ÖVP-Verkehrssprecher: Umstieg auf öffentliche Verkehrsmittel erleichtern

Wien, 10. November 2004 (ÖVP-PK) Die Erhöhung der Verkehrssicherheit ist ein Schwerpunkt der ÖVP in der Verkehrspolitik. Mehr als 900 Menschen sterben jährlich auf Österreichs Straßen. Das bedeutet, dass damit etwa ein mittleres österreichisches Dorf jährlich ausgerottet wird. Das derzeit in Begutachtung befindliche Führerscheinvormerksystem als Regierungsvorlage ist erstmals eine durchdachte Konzeption, wie den Hochrisikolenkern das Verkehrsrowdytum unleidlich gemacht werde. Das sagte heute, Mittwoch, ÖVP-Verkehrssprecher Abg. Werner Miedl anlässlich der Budgetdebatte zum Thema Verkehr. Zur Senkung der Verkehrsunfälle sei rasches Handeln notwendig, so Miedl, der sich auch eine konstruktive Mitarbeit der Opposition in diesem Bereich erhofft. Hauptunfallursachen seien nach wie vor Alkohol und Schnellfahren. Viele schwere Unfälle könnten zudem vermieden werden, wenn sich die Insassen anschnallen würden. Der ÖVP-Verkehrssprecher regte zudem einen "runden Tisch" des Verkehrsministeriums zur Winterreifenanwendung an. ****

"Ich persönlich glaube, dass man das jährliche Chaos beim ersten Schneefall durch klare Regelungen verhindern könnte." Diskutiert werden sollte eine verpflichtende Ausstattung von Autos mit Winterreifen mit 1. November jeden Jahres. "Damit könnten viele Unfälle vermieden werden", ist der ÖVP-Abgeordnete überzeugt.

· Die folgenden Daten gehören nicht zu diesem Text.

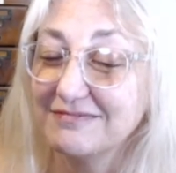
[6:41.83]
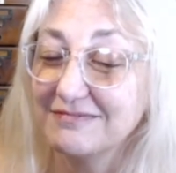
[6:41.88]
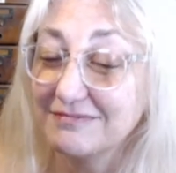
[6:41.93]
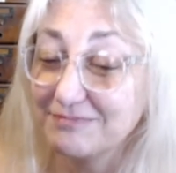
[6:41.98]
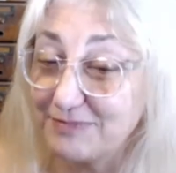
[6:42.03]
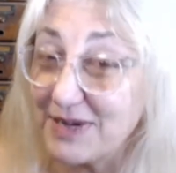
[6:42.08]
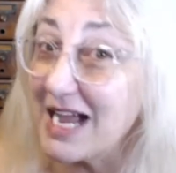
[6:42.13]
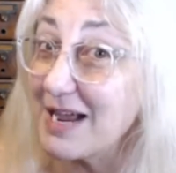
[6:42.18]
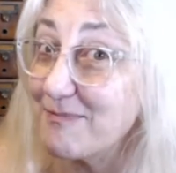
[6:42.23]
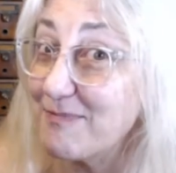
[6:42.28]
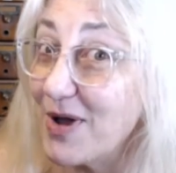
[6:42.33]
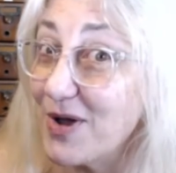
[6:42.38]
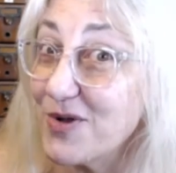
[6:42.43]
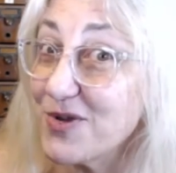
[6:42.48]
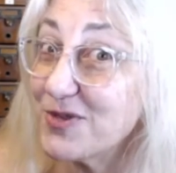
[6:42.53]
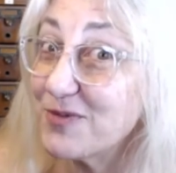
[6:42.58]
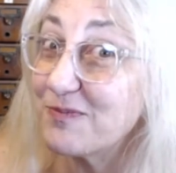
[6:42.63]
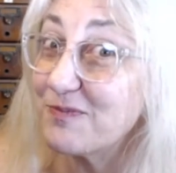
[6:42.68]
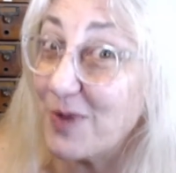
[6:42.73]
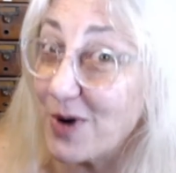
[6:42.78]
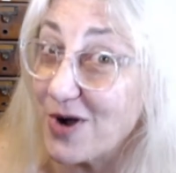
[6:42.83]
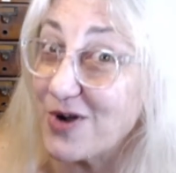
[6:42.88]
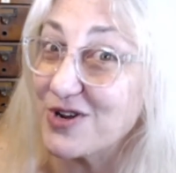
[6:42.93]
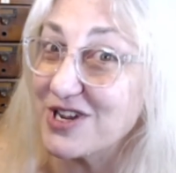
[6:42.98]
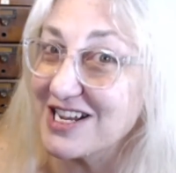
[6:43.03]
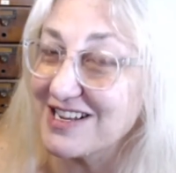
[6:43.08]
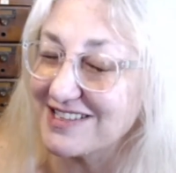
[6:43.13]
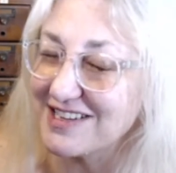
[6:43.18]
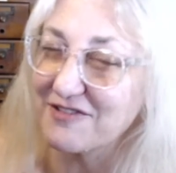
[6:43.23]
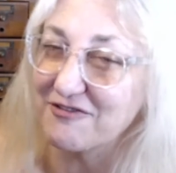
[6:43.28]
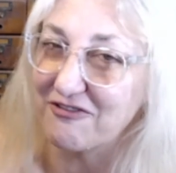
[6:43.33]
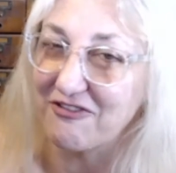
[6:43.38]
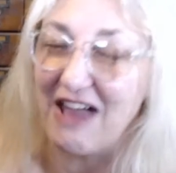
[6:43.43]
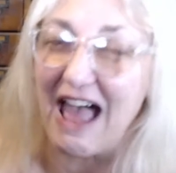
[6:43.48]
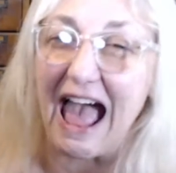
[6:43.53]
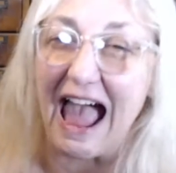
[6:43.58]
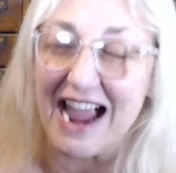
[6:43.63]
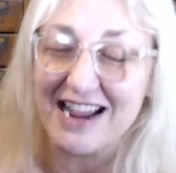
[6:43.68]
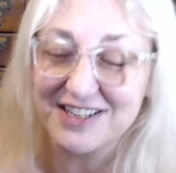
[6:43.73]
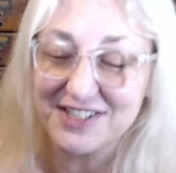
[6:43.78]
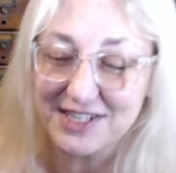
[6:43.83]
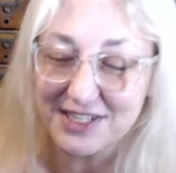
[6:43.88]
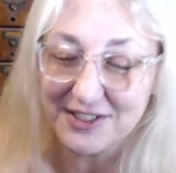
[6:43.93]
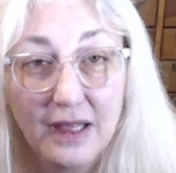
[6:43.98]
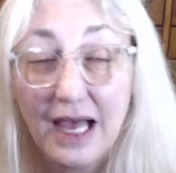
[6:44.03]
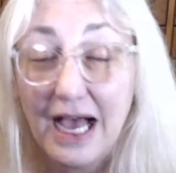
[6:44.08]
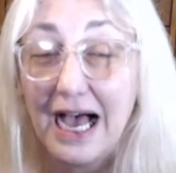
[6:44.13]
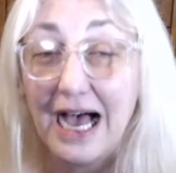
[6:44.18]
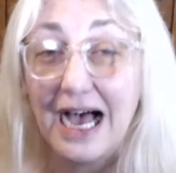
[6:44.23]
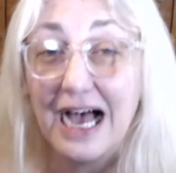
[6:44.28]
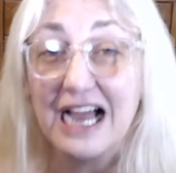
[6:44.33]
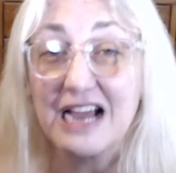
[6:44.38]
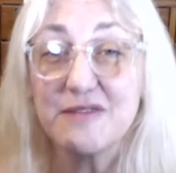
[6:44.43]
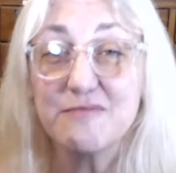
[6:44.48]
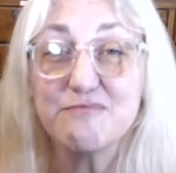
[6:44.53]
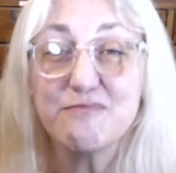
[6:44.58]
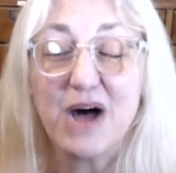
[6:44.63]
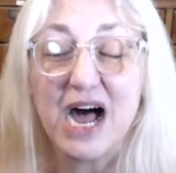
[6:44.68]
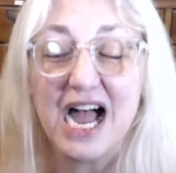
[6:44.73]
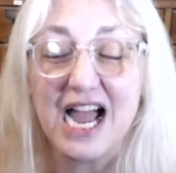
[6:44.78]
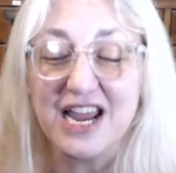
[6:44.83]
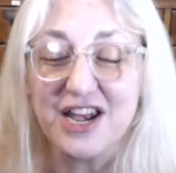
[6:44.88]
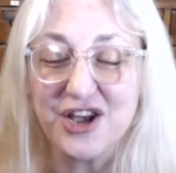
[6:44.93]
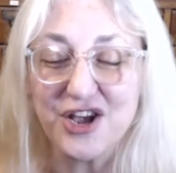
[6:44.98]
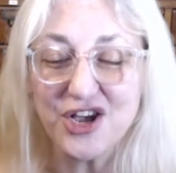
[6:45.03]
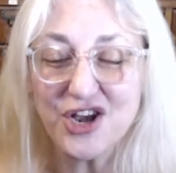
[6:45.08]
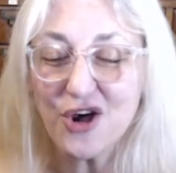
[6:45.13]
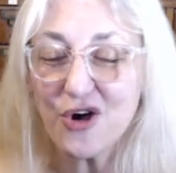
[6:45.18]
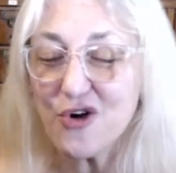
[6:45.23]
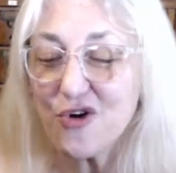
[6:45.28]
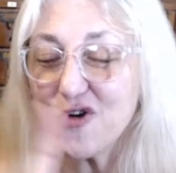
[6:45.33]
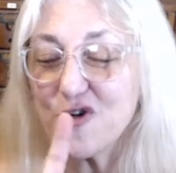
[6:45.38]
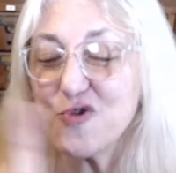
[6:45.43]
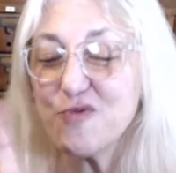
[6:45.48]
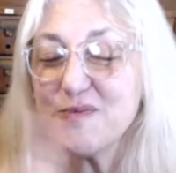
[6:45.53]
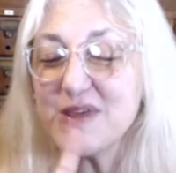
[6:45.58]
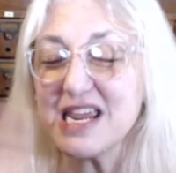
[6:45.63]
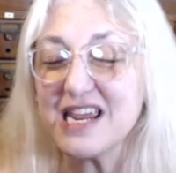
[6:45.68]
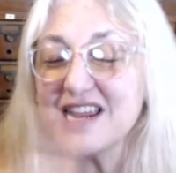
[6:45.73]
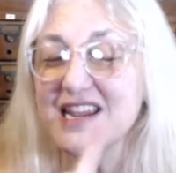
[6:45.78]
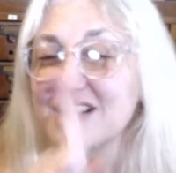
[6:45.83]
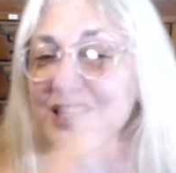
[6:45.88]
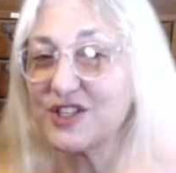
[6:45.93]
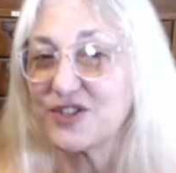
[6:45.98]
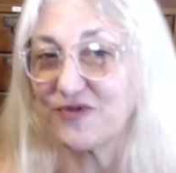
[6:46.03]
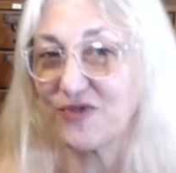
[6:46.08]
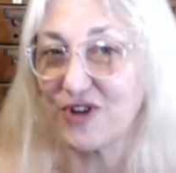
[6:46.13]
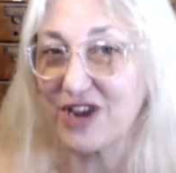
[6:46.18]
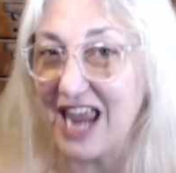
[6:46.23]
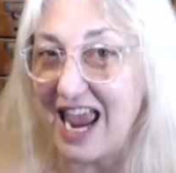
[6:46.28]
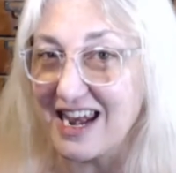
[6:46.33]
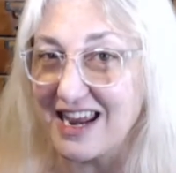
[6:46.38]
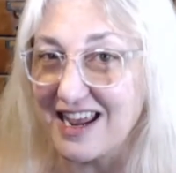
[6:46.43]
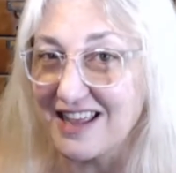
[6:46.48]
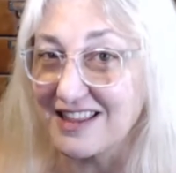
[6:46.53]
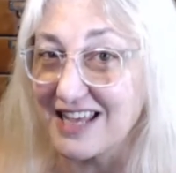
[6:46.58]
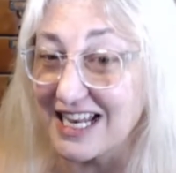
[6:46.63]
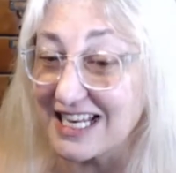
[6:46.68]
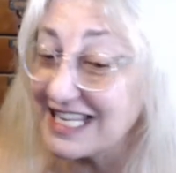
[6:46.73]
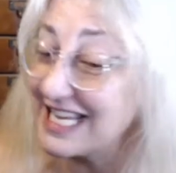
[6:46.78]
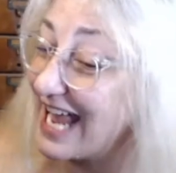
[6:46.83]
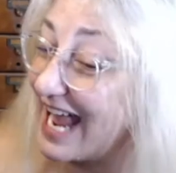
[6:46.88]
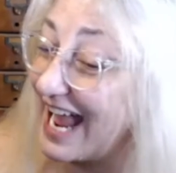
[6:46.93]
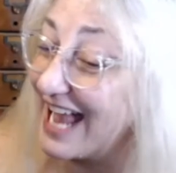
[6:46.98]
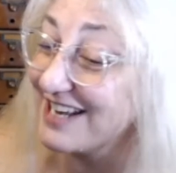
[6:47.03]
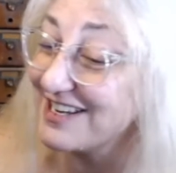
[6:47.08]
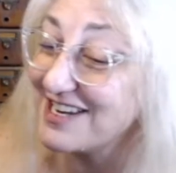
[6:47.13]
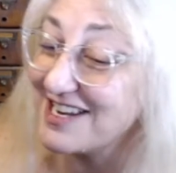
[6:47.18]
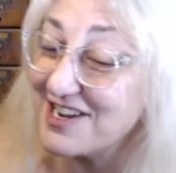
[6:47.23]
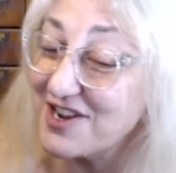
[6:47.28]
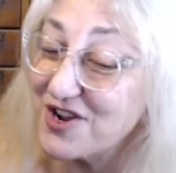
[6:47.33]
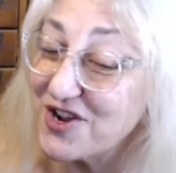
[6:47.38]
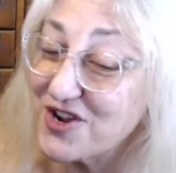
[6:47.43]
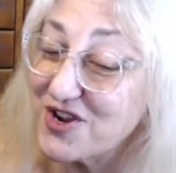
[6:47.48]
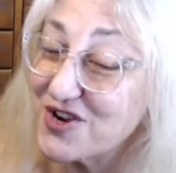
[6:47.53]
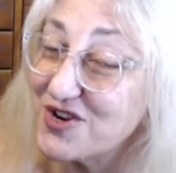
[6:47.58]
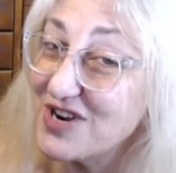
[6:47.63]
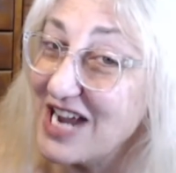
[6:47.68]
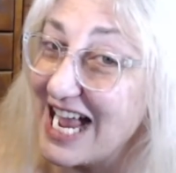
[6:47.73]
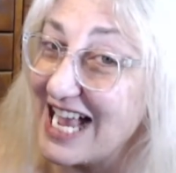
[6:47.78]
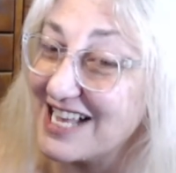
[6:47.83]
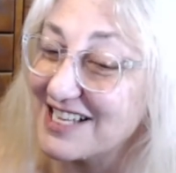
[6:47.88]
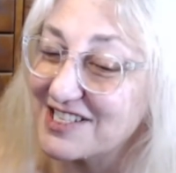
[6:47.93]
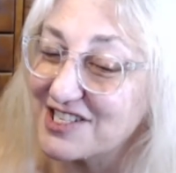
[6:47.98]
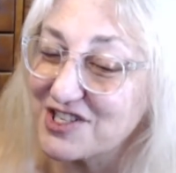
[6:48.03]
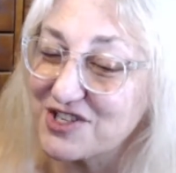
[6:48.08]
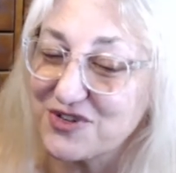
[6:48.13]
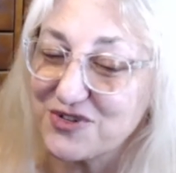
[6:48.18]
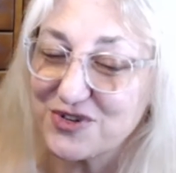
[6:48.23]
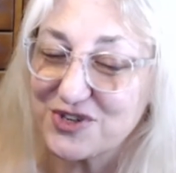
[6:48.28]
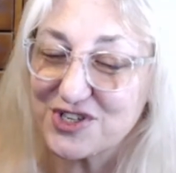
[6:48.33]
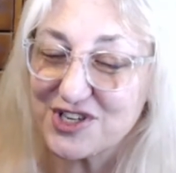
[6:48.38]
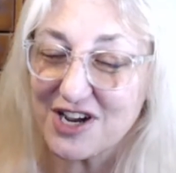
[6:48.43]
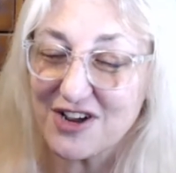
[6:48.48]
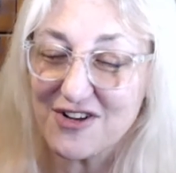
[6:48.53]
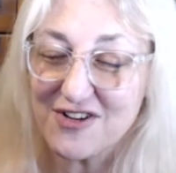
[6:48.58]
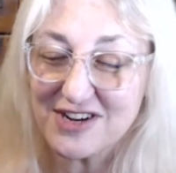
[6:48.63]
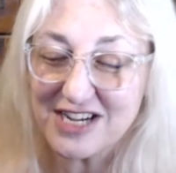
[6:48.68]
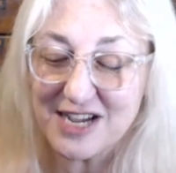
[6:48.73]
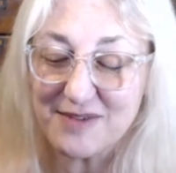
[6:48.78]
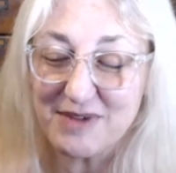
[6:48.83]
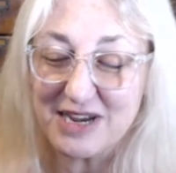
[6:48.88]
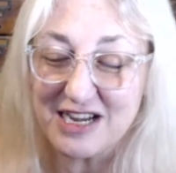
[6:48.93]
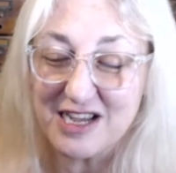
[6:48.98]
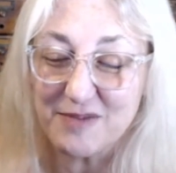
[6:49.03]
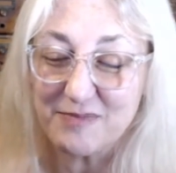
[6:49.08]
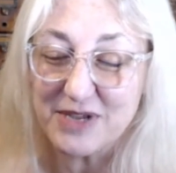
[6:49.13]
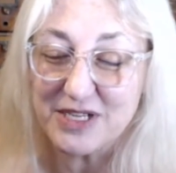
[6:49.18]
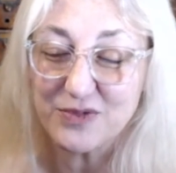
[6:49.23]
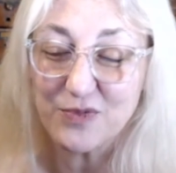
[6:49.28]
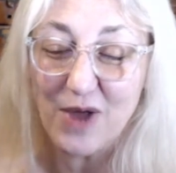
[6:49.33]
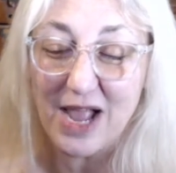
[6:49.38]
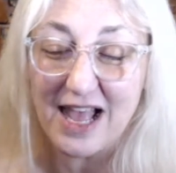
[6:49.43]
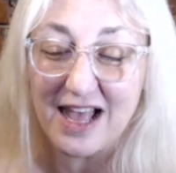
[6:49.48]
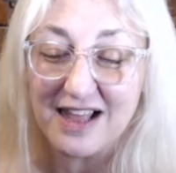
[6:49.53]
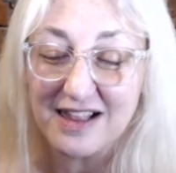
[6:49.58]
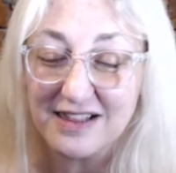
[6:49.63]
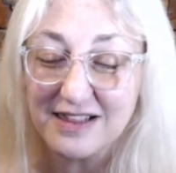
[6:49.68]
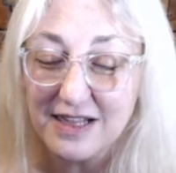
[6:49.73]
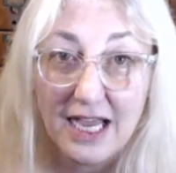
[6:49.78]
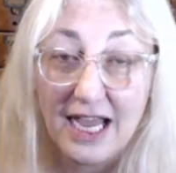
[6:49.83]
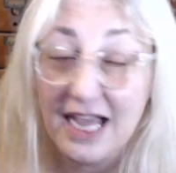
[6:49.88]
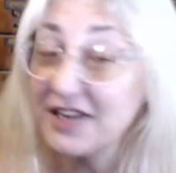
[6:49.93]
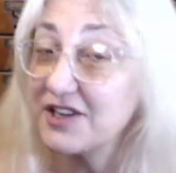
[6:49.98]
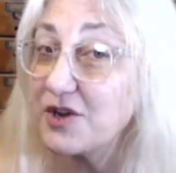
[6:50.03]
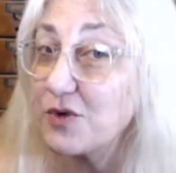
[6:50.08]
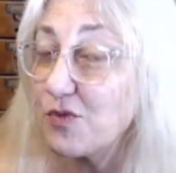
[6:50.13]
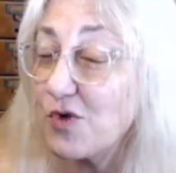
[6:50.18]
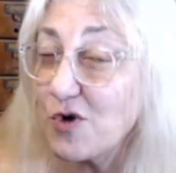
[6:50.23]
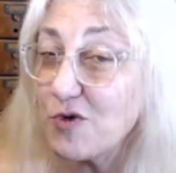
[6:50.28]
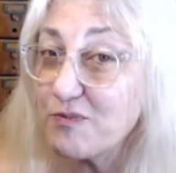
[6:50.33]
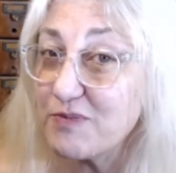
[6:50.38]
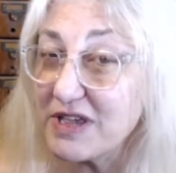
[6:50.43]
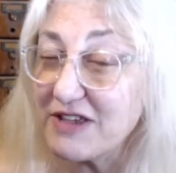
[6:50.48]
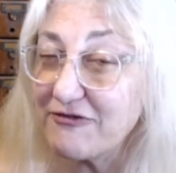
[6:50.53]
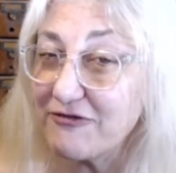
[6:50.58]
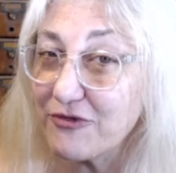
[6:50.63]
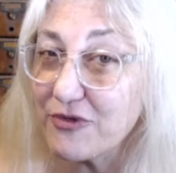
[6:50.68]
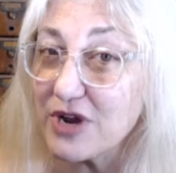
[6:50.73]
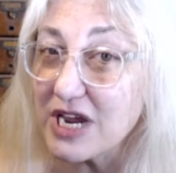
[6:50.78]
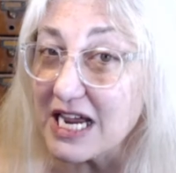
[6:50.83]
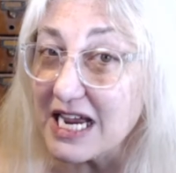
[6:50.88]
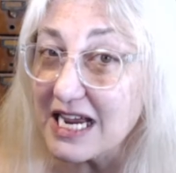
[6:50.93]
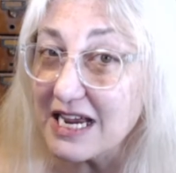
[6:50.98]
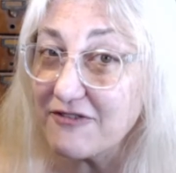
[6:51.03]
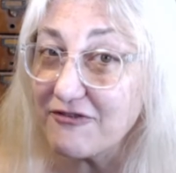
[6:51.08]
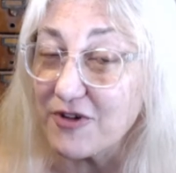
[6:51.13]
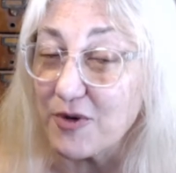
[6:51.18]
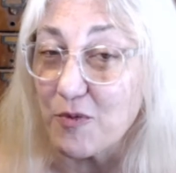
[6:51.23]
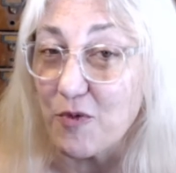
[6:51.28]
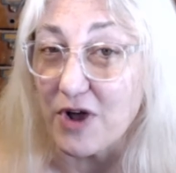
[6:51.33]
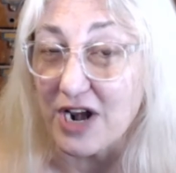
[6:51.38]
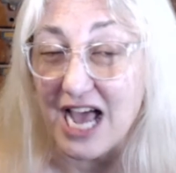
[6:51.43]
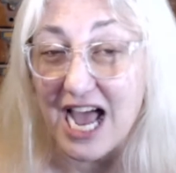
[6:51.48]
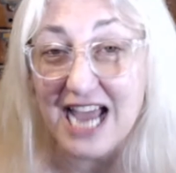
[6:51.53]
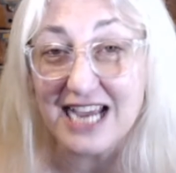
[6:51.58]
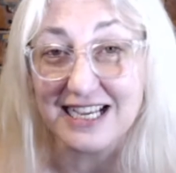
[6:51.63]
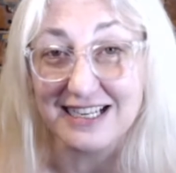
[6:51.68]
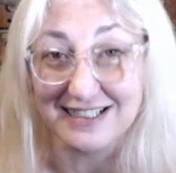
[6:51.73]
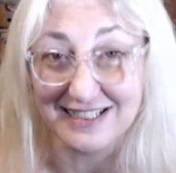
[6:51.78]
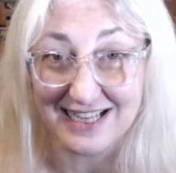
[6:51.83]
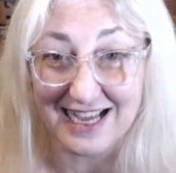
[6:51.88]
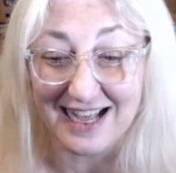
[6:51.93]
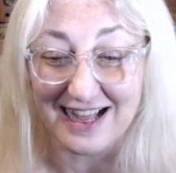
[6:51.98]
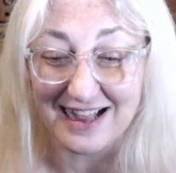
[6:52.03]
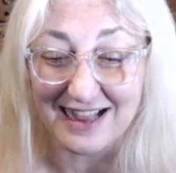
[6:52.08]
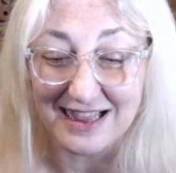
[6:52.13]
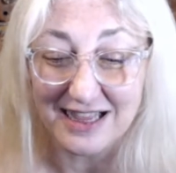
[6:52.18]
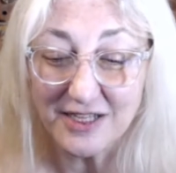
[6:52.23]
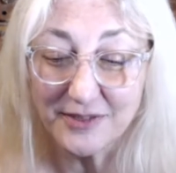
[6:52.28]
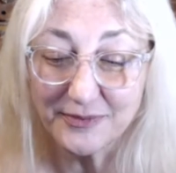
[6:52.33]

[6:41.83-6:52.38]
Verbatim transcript: By both parties, in fact. I'm by no means forgetting that Candio has a new show coming up as well, and it won't be free from what I can tell.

ÖFFENTLICHE VERKEHRSMITTEL ATTRAKTIVER MACHEN

Miedl ging zudem auf den öffentlichen Verkehr ein und hob die rund 1.400 Millionen Euro für den öffentlichen Personennah- und Regionalverkehr hervor, die jeden Österreicher und jede Österreicherin mit rund 290 Euro jährlich belasten, egal, ob er/sie mit öffentlichen Verkehrsmitteln fährt oder nicht. Öffentliche Verkehrsmittel sind trotz allem - vor allem im städtischen Bereich -unverzichtbar. Der Verkehrssprecher regte weitere Schritte an, damit Pendler und andere Arbeitnehmer das Angebot der öffentlichen Verkehrsmittel vermehrt nutzen. Notwendig seien in diesem Zusammenhang dichtere Intervalle und schnellere Fahrzeiten, so der Abgeordnete. Gleichzeitig ortet Miedl einen "enorm hohen Aufholbedarf" in den Ballungszentren außerhalb Wiens: "In Wien ist man mit öffentlichen Verkehrsmitteln relativ gut versorgt. Ich würde mir aber wünschen, dass die Grazer, Linzer, Salzburger und Innsbrucker über gleich viele öffentliche Verkehrskilometer verfügen dürfen wie die Wiener."

Zur Situation der von der Opposition "aufgeblasenen" Postämterschließung hielt Miedl fest, dass der Versorgungsauftrag gewährt werden muss und die Post alles daran setzen müsse, dass jede Österreicherin und jeder Österreicher seine Briefe oder Paketsendungen erhalte. "Die Post ist ein Dienstleistungsbetrieb und ist auf dem besten Wege, ihre perfekte Arbeit in perfekten Strukturen fortzusetzen. Die Politik sollte nicht in erfolgreiche Managementtätigkeiten eingreifen", so Miedl abschließend zur Opposition.